Each of these cluster nodes contains a running process that helps coordinate with the rest of the containers through the cluster's Control Plane.
Control Planes
The Control plane coordinates activities in the cluster, such as:
- Scheduling applications
- Maintaining application state
- Scaling applications
- Rolling out new updates
When an action is needed, which can be either directly detected by Kubernetes or manually entered through the Kubernetes API by a human, the Control Plane sends these updates to the awaiting worker node processes and conducts the appropriate action.
Creating a Cluster
For developing and testing clusters, there are a number of tools available. Kubernetes provides one called MiniKube, which is used to create Kubernetes clusters on a local machine for testing and development.
If you would like to create a cluster using MiniKube on your own machine, you need to do a few things:
- Decide the best hypervisor for your environment that you would like to use, such as VirtualBox, Docker, or Hyper-V
- For MiniKube, make sure that your computer operating system or processor aligns with the supported MiniKube drivers for your hypervisor of choice. This list of supported drivers is here: External Link: MiniKube - Supported Drivers
- Make sure that the setting for Virtualization is enabled in your BIOS settings.
- Install Kubernetes
- Install MiniKube
Once MiniKube is installed and configured, the commands on the tool are now accessible through the command line using the command line identifier minikube
to execute the MiniKube shell commands.
Container Orchestration
Containers changed the way that application architecture is hosted.
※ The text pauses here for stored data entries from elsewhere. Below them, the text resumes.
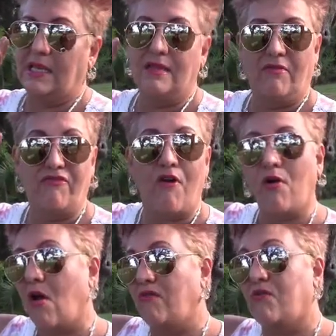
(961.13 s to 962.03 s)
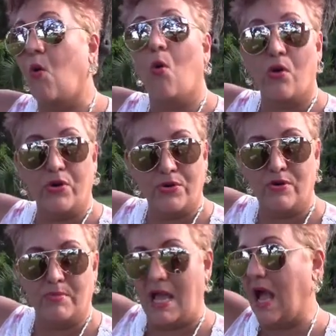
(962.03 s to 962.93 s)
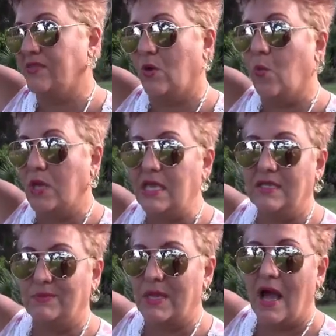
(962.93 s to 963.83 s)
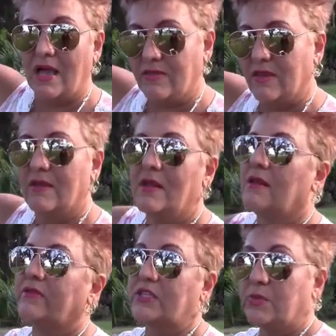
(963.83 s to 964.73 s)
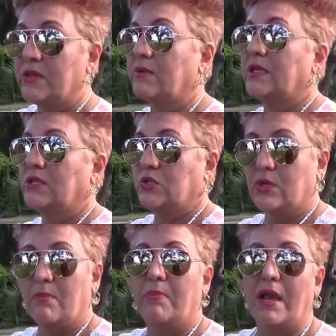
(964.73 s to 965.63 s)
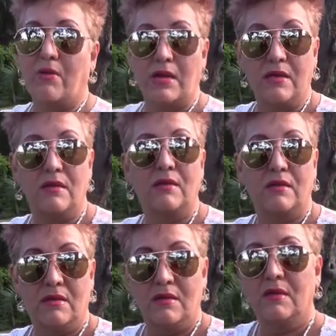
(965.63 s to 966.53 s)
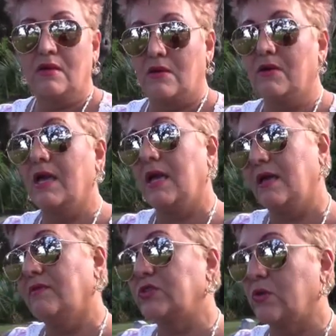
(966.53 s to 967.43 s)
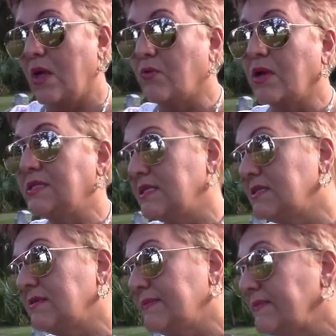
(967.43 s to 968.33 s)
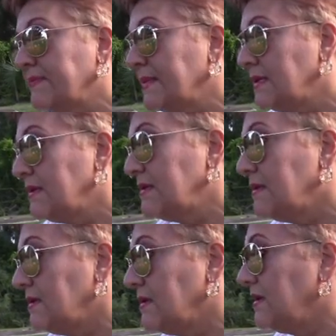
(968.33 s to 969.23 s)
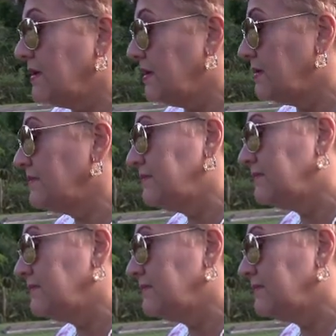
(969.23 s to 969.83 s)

in the far off corner, behind the weeds, behind the, that's where they would let you get buried, okay? So that racism, you know,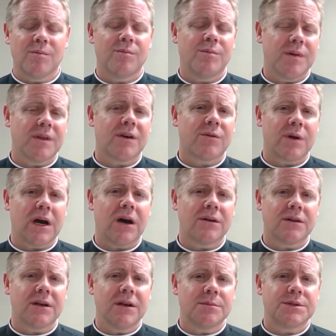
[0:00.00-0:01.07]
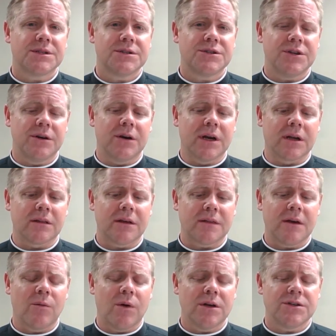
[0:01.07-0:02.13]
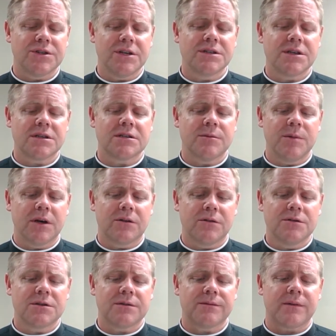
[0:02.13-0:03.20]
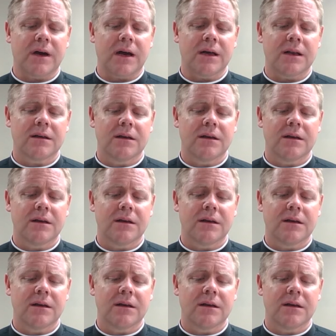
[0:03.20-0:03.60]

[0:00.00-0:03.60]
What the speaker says: but the crowd keeps cheering that they want Jesus to be crucified.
In recent times, applications on the web have been broken down into smaller services called microservices. Each of these microservices in an application stack is not run via web server software directly touching the operating system, but instead is run on an isolated system runtime known as a Container.
To define your set of Containers to be deployed and managed at scale, the most feasible option is to use a Container Orchestration tool. There are a number of popular Container Orchestration tools, here are the most notable ones:
- Kubernetes
- Docker Swarm
- Nomad
- Amazon ECS
Since Container Orchestration is about organizing and connecting individual containers, learning how those individual containers work first is an important step to begin to understand Orchestration: Containers with Docker
For the purposes of my notes, I'll be taking a look at Kubernetes as it is the industry standard for Container Orchestration.
Orchestration Terminology
- Clusters are groups of physical servers or VMs (Virtual Machines), the computer infrastructure that the containers are running on.
- Pods are groups of deployed containers, which can be distributed among any number of servers in a cluster.
- Kubernetes is a container orchestration framework created by Google.
- MiniKube is a tool created by Google to create Kubernetes clusters on a local machine for testing and development.
- Control Plane is a process that coordinates collaborative actions on or between all of the nodes in a Kubernetes cluster.